It is easy to fetishize things that we imagine are on their way out. In the age of Comcast and America Online, books seem quaint, whimsical, imperiled and therefore virtuous. We assume that reading requires a formidable intellect. We forget that books were the television of previous years -- by which I mean they were the source of passive entertainment as well as occasional enlightenment, of social alienation as well as private joy, of idleness as well as inspiration. Books were a mixed bag, and they still are. Books could be used or misused, and they still can be.

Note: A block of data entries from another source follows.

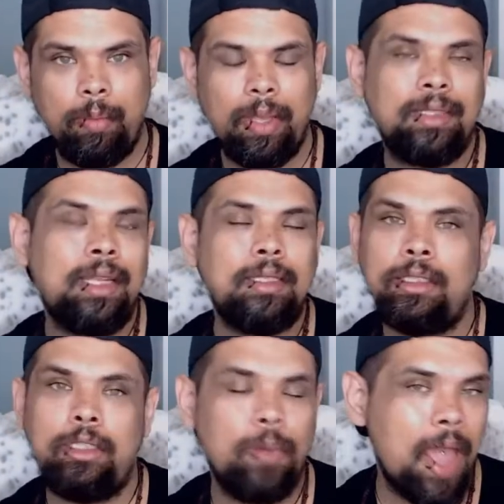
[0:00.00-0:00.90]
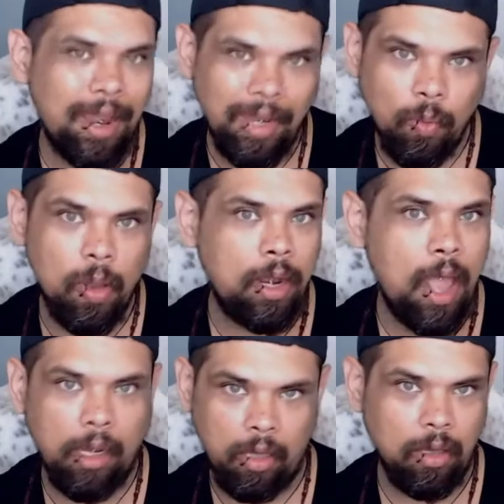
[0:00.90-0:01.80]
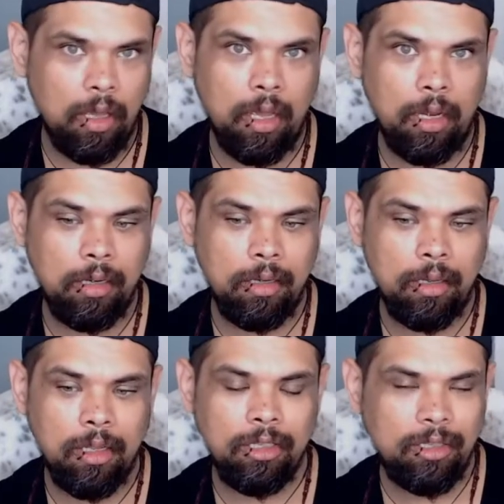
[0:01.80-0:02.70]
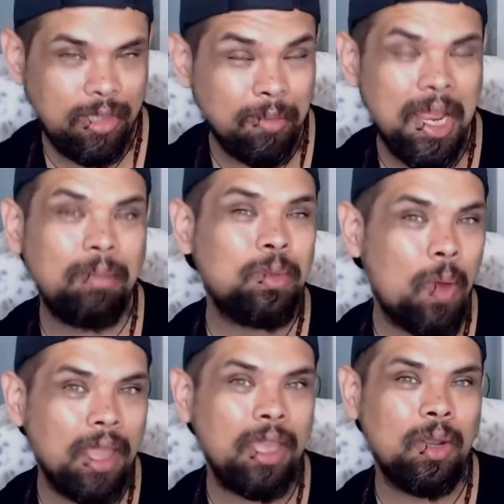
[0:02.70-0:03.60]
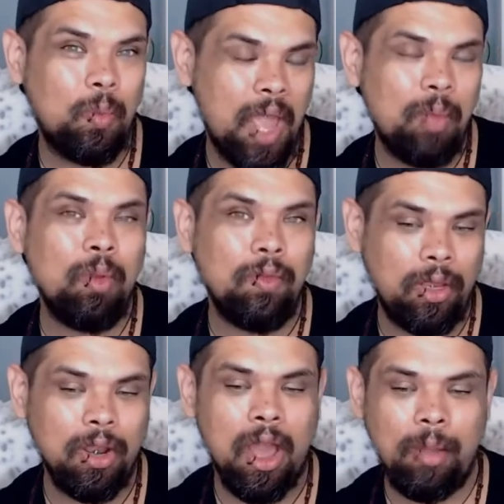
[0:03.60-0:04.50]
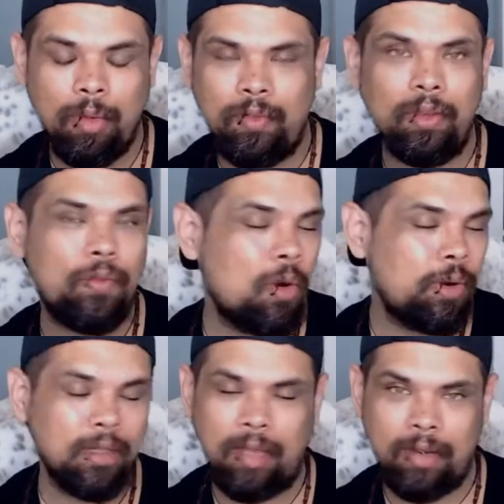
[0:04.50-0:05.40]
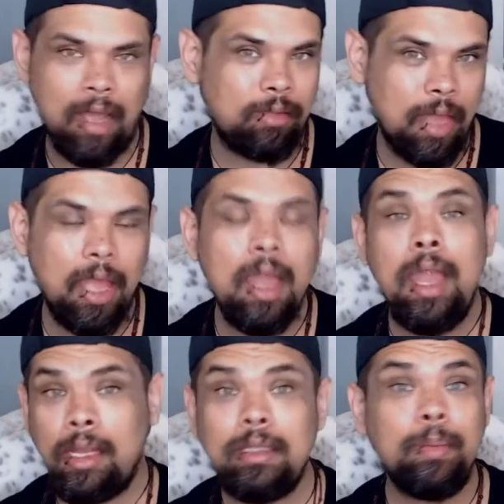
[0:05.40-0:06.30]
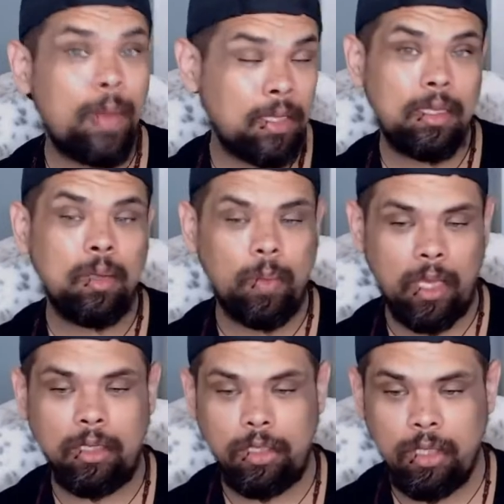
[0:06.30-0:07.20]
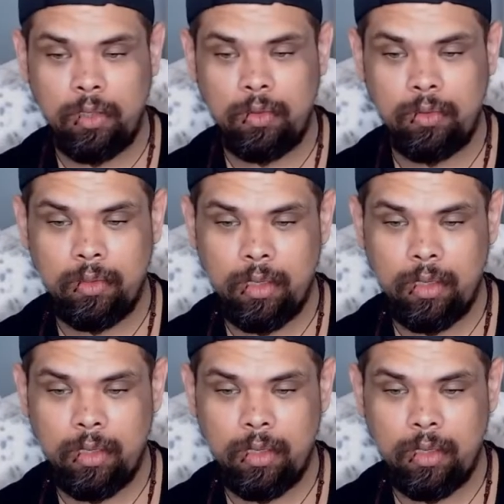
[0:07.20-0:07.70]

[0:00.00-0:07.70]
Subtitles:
because that doesn't do anyone any good. So sometimes walking away, moving on, moving forward, and leaving it at that is the best thing we can do.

Which is a better thing to do, to read a book or to watch TV? The stock answer, delivered rapidly because it's so freakin' obvious, is to read a book. Duh.
OK, but what if the book is a Danielle Steele piece o' excrement and the TV show is "Frontline"? Now you're inclined to change your answer, but these must certainly be exceptions to prove the rule, right?
Now for a hard one: Read "The Godfather," or watch "The Godfather"? OK, if you're not sure, let me give you my opinion as one who has done both: One is a mediocre pot-boiler that the author came up with as a way of making some quick money when his more literary fiction didn't sell. The other is a masterpiece of American cinema.
I'm a reader, and I love books. Yet, I have to admit that I'm also a fetishist about them sometimes. The look, the feel, and, oh god, the smell. A properly aged paperback has an aroma that reminds me of summer days when I'd try to linger inside in the shade at least and (if I got lucky) in the air conditioning at best before I would be kicked outside and told to, you know, play or something.